Facebook Pushes Mobile
Michael Harper for RedOrbit.com
It almost unfair to call Facebook a giant. However, there´s just no other word to accurately describe the social media site. Facebook has become so large and so ubiquitous that it has surpassed labels or definition. It´s no longer just a social media site, it´s THE social media site — it´s where your information lives, where memories are stored and where relationships are documented and catalogued. It´s become a sort of personal home-base, a digital calling card with which to identify yourself while traversing the deep blue Internet.
As our world goes mobile, this idea of Facebook as identification is taken even further.
In the fall of 2010, Mark Zuckerberg took the stage in Palo Alto and did 2 things: First, he killed any notion of a potential Facebook phone. Then, he introduced Single Sign On, the Facebook feature which connects the social media site to third-party and mobile apps.
Single Sign On isn´t without its potential drawbacks and naysayers. After all, should the worst happen, using Single Sign On could be the equivalent of losing your wallet in the shady side of town; All of your information and identity could be compromised. But when things go right, Single Sign On not only saves you the work of typing in your information yet again, but it also immediately brings the social advantages of the app to the forefront.

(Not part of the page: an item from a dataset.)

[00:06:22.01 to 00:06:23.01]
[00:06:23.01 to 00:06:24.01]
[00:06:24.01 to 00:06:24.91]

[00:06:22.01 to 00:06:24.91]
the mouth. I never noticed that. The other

More and more frequently, mobile apps are allowing users to not only register with their service but login with a Facebook password.
In fact, there are so many apps jumping on this bandwagon that Facebook announced yesterday it sent more than 160 million users to mobile apps in April alone. This number is triple the amount of traffic they redirected in February. As a result, these mobile apps combined saw more than 1.1 billion visits, up from 320 million in February.

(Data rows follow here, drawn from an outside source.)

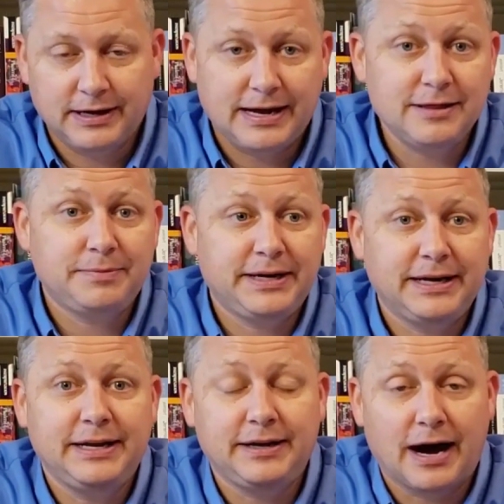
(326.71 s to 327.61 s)
In the
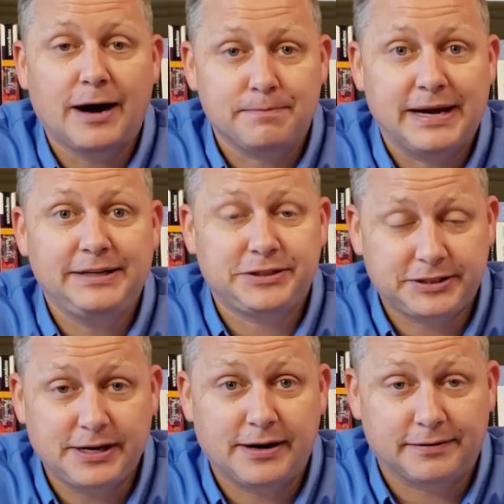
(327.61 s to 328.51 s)
beginning, God made
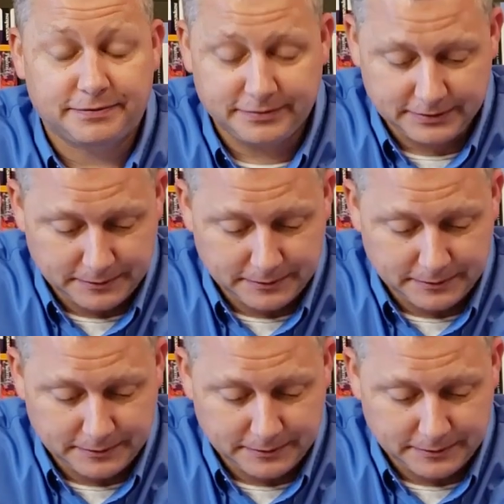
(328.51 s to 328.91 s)
stuff.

These numbers are good news for app developers, as well. Facebook even mentioned 7 out of the top 10 grossing apps on iOS and 6 of the top 10 grossing Android apps utilize the Single Sign On feature.
On their company blog, Jonathan Matus wrote, “As mentioned in previous highlights, features like Single Sign On and Open Graph increase installs, usage, and re-engagement for mobile apps, regardless of whether they are built for iOS, Android or the mobile web.”
Facebook highlights mobile apps such as BranchOut, Viddy and Flixster as apps which have greatly benefitted from their Single Sign On and Open Graph features, noting extreme and speedy growth on all accounts.
Despite these numbers and their enormous size, Wall Street may still have its doubts about how much the company is worth.